On the subject of global warming, Gore was more energized and credible. He likened global warming apologists to the tobacco lobby, who he said lack moral fiber and scientific rigor, and who contribute to the paralysis of public policy on global warming. "There is no longer any debate about global warming," he said. "The few remaining skeptics get together with those who think the moon landing was staged on a movie lot." Gore is pitching his movie, "An Inconvenient Truth," Davis Guggenheim's documentary about the Vice President's efforts to raise awareness of global warming.
Walt asked Gore why he isn't supporting nuclear power in dealing with the energy crisis. He responded that reactor programs lead to weapons of mass destruction, citing Iran and a proliferation of country with the technology. "If we do not move forward [with nuclear energy], it will less likely be available in other parts of the world," Gore said. "I am not entirely sanguine about the flow of nuclear power," he said, voicing concerns about WMD.
Gore recommended a first step to spread an understanding the current reality. "We have to form a national concensus, and there is a barrier to that. We are in category five denial," he said.
In last 100 years we have quadrupled global population, and improved technology, which has made us the most powerful force of nature, Gore said. The thin shell of atmosphere surrounding the planet is vulnerable, he continued. Coal is plentiful, but the carbon emission have to be captured and disposed of, which has to be made cheaper.
Gore's prescription. He said that leading scientists say we may have ten years before crossing a point of no return, starting an irretrievable process. There is a necessity to sharply reduce CO2 emissions and to find new and renewable sources of energy. The low hanging fruit hanging fruit is conservation and efficiency and in alternative fuels such as cellulose-based ethanol, Gore said.
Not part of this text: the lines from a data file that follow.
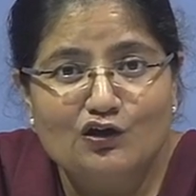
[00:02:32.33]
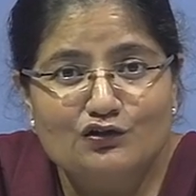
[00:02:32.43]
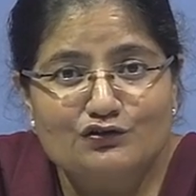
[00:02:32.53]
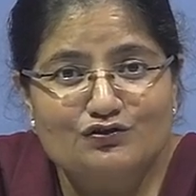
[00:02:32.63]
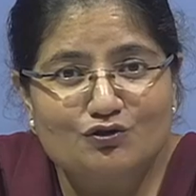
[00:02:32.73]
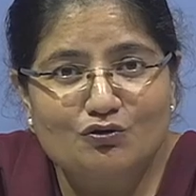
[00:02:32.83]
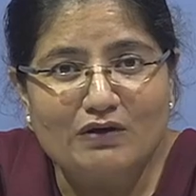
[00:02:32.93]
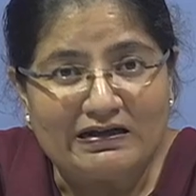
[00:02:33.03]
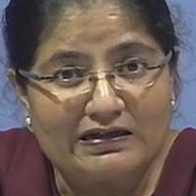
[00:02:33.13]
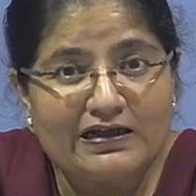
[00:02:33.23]
So,
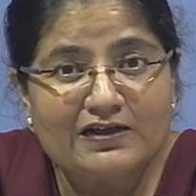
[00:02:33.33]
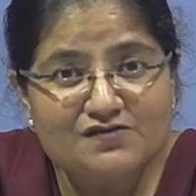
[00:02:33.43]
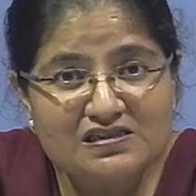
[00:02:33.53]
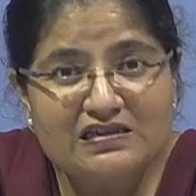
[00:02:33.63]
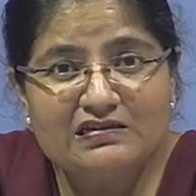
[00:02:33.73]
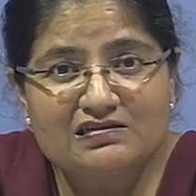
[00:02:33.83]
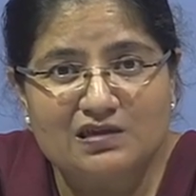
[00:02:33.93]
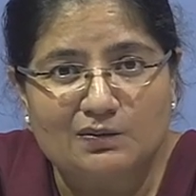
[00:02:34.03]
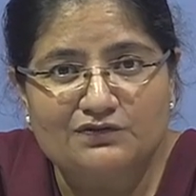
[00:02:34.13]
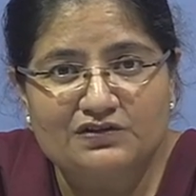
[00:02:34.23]
and I have seen
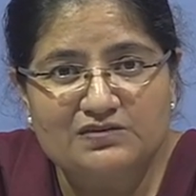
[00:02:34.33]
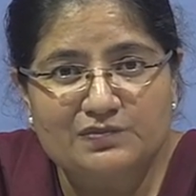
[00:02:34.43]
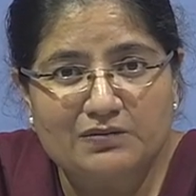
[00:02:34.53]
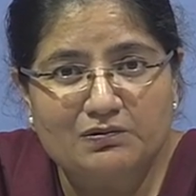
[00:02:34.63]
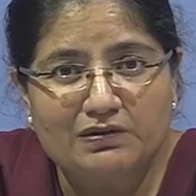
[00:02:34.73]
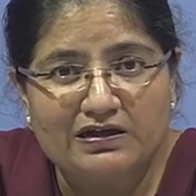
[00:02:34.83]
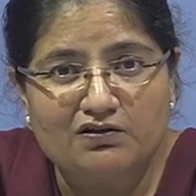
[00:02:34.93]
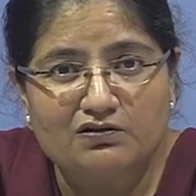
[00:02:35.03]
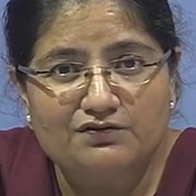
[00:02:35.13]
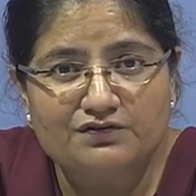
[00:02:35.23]
some of these baby
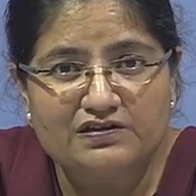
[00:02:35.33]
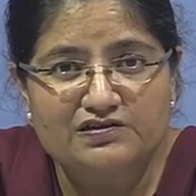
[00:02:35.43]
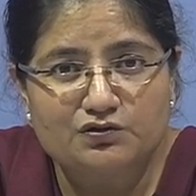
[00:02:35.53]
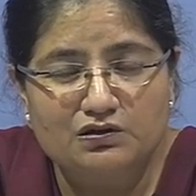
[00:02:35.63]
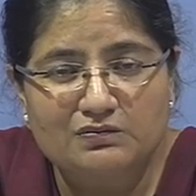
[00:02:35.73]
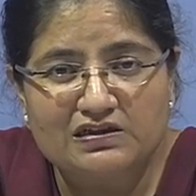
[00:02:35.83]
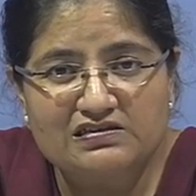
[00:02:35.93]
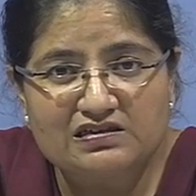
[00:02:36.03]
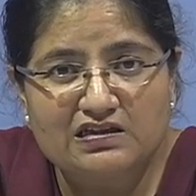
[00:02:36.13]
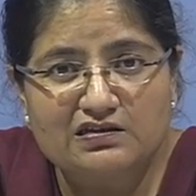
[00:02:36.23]
biographies during my
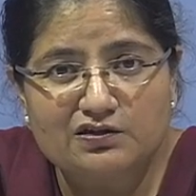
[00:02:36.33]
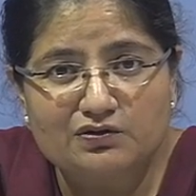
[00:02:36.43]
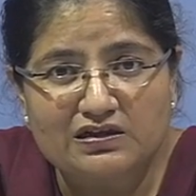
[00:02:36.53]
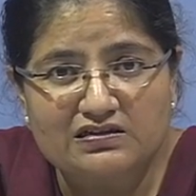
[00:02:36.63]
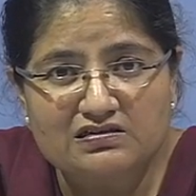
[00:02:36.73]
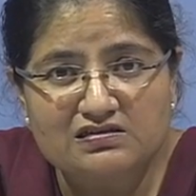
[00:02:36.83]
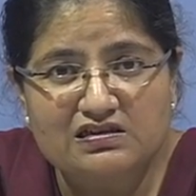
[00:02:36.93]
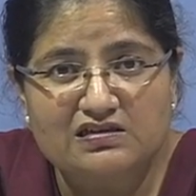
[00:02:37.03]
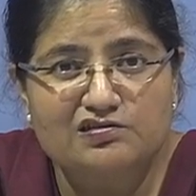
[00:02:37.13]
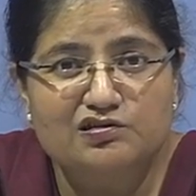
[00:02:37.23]
stay in the United
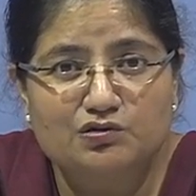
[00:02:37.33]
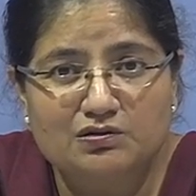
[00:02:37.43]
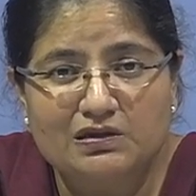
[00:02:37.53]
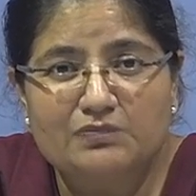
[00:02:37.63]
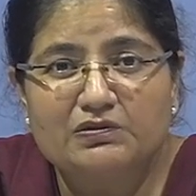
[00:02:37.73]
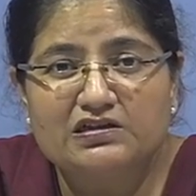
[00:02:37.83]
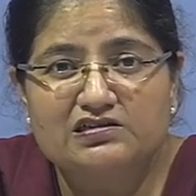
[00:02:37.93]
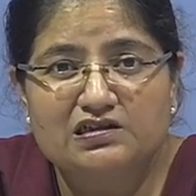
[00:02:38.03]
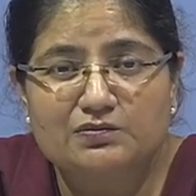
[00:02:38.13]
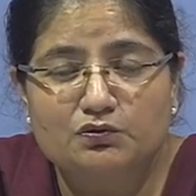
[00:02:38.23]
States during my
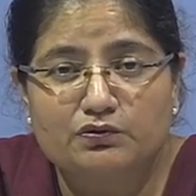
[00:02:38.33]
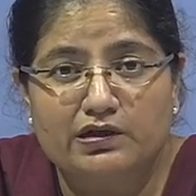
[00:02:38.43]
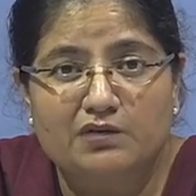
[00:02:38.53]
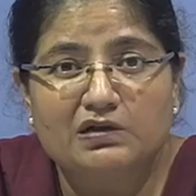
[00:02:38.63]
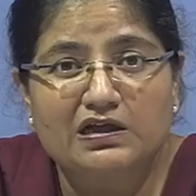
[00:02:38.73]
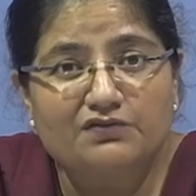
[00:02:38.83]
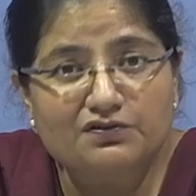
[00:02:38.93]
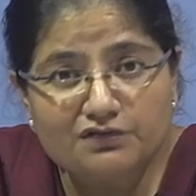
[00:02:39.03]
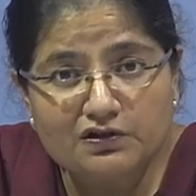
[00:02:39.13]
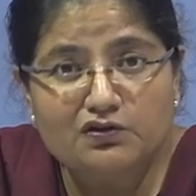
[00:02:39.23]
PhD program, and I've
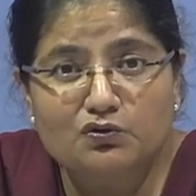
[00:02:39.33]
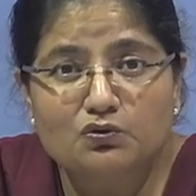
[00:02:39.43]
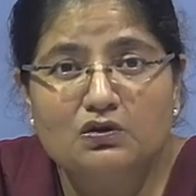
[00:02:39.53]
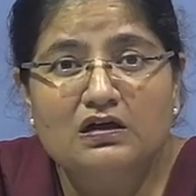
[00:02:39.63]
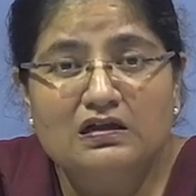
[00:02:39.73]
referred to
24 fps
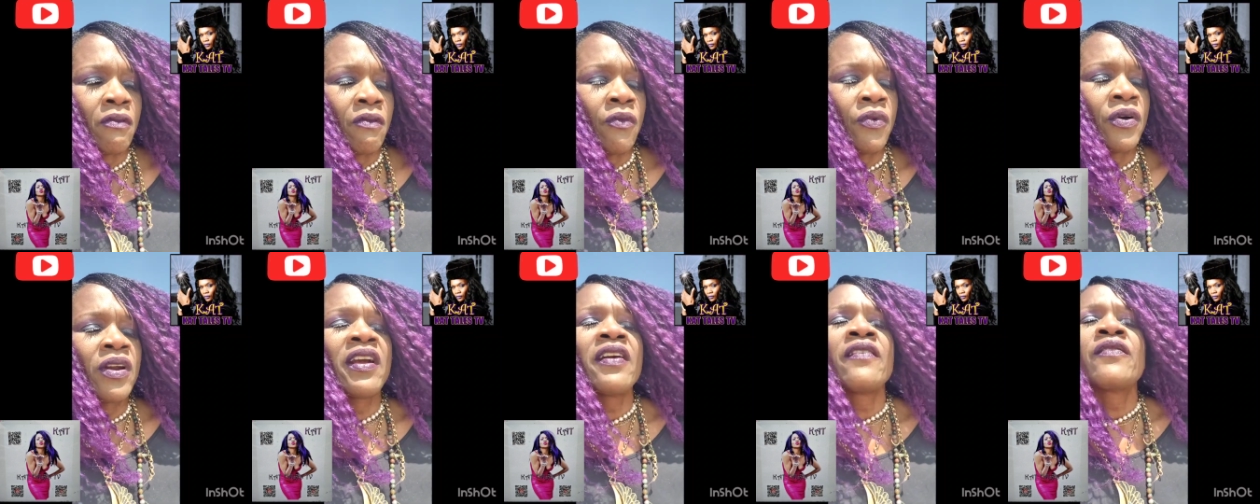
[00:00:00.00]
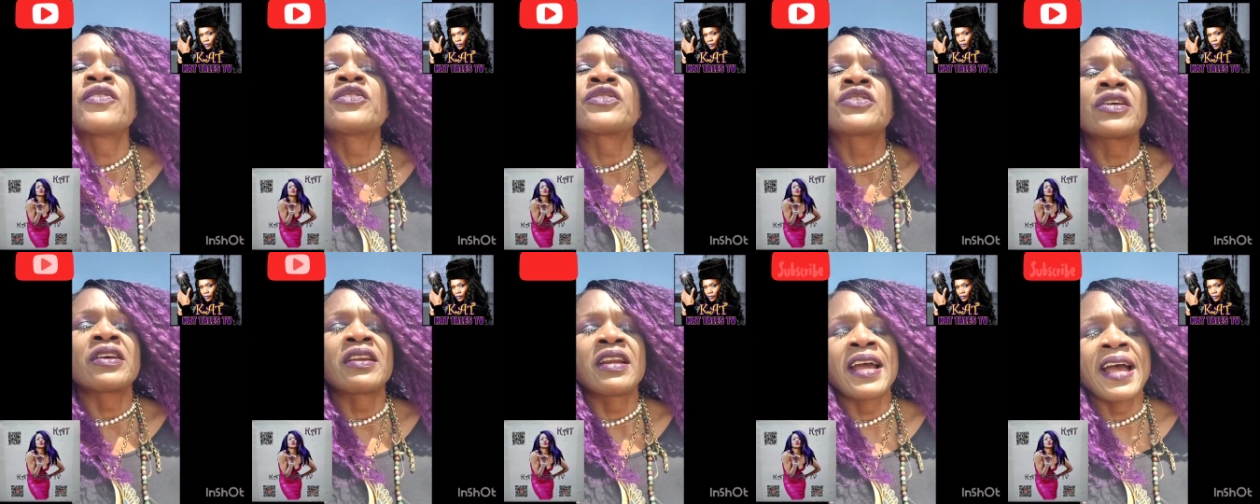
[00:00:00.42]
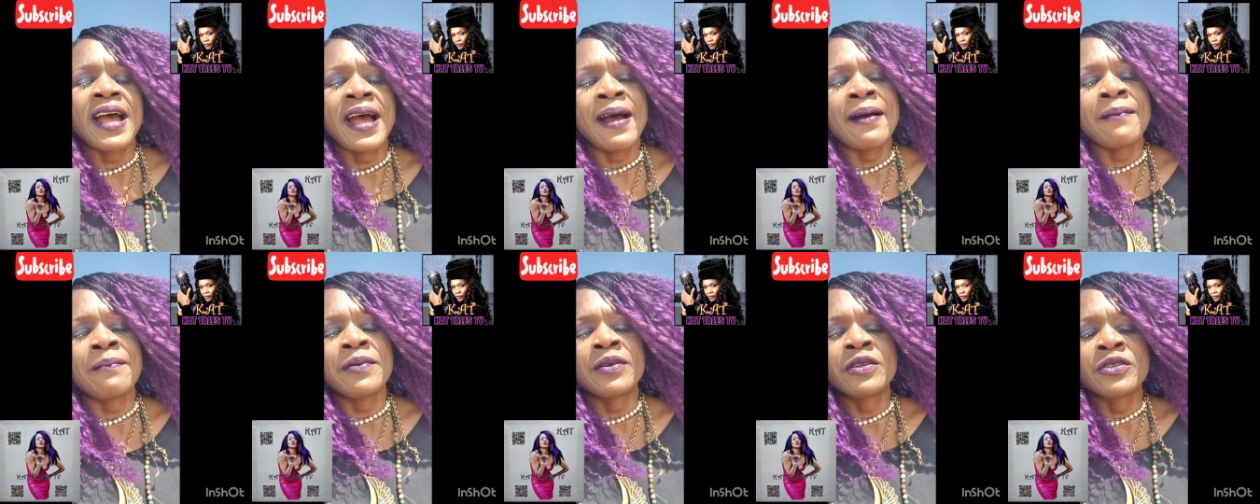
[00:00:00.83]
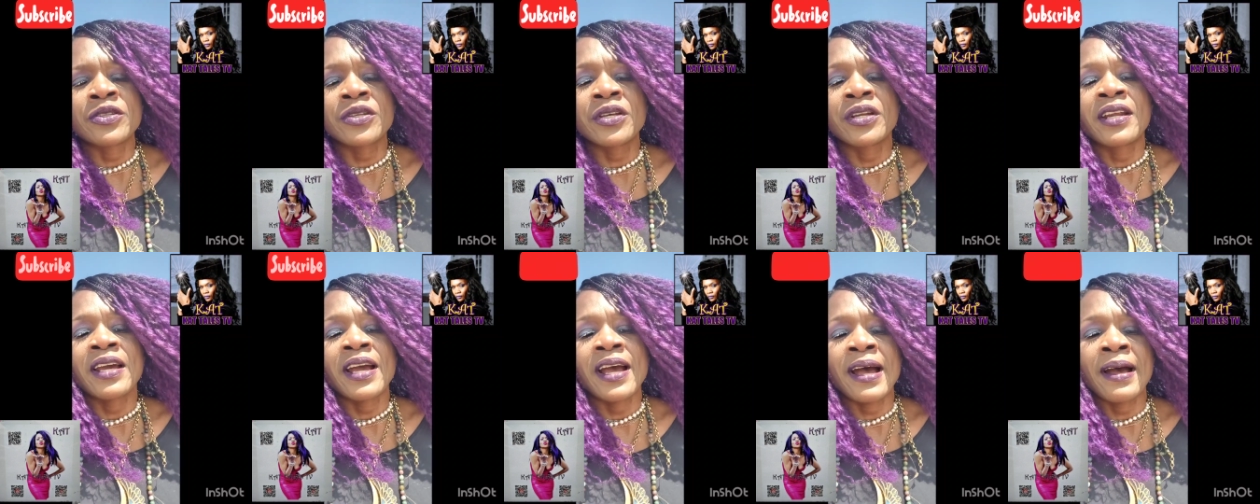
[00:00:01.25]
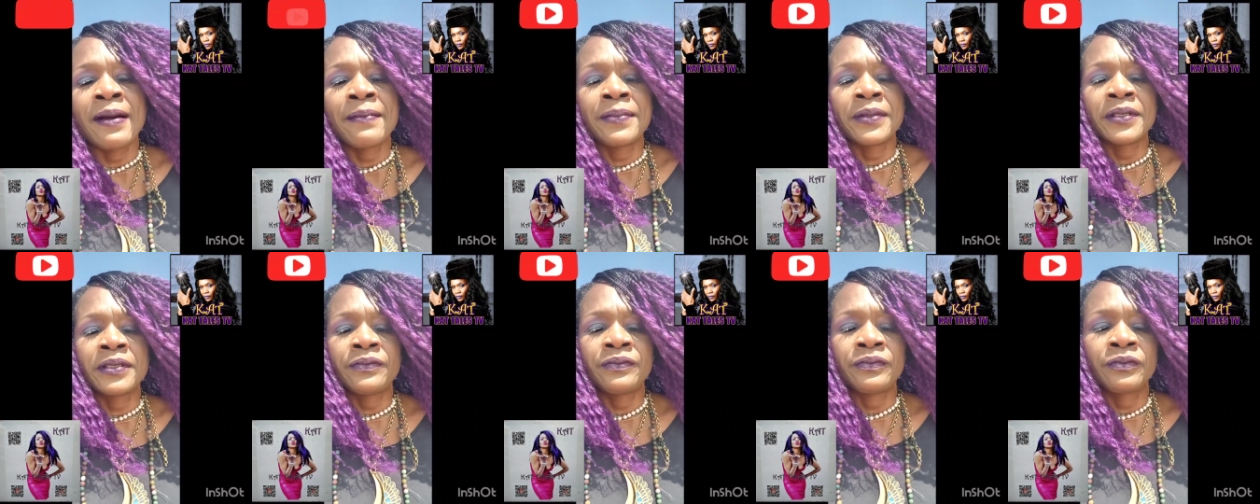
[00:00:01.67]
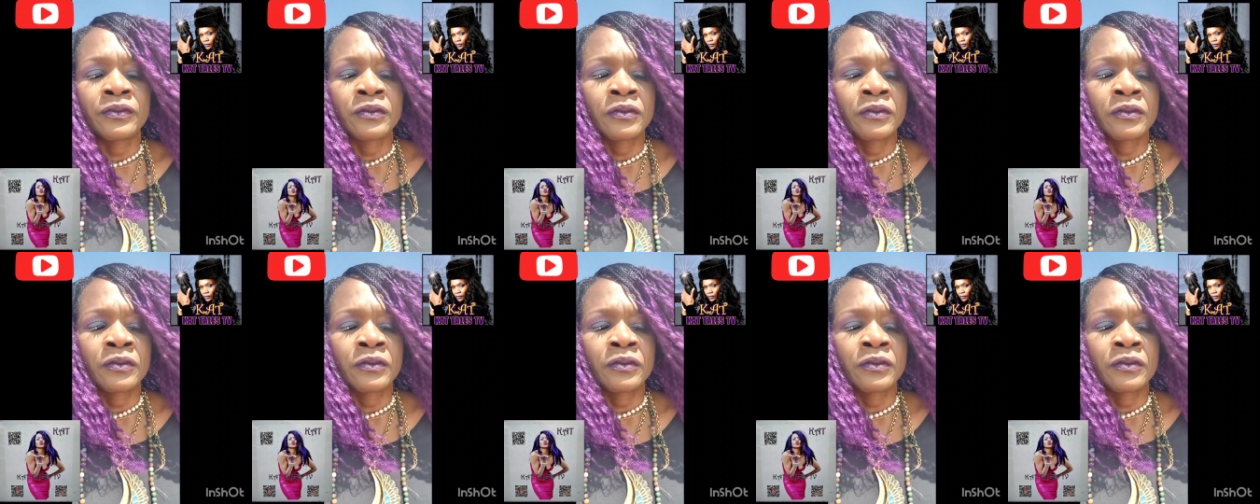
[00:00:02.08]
whatever's going to happen is going to happen.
We have to get back to focusing on genuine value and move away from the pathology of instant gratification in making investments in future technologies, Gore concluded. On the political front, Gore said he encountered difficulty iduring his term in the White House in ratifying the Kyoto treaty, but could only find one senator to vote in favor of it--Paul Wellstone.
"This is a planetary emergency...unlike any other crisis in human history," Gore said. "We are in the process of killing the oceans--the underlying problem is that our civilization is colliding with the ecological system of the planet...we have to take responsibliity for it. If we do not we create a situation that not too many decade from now will ask what were they thinking in 2006...it is a moral and spiritual issue, not a political issue."
Will we act on the knowledge?, Gore asked. "We are lacking the political will, but political will is a renewable resource," Gore concluded.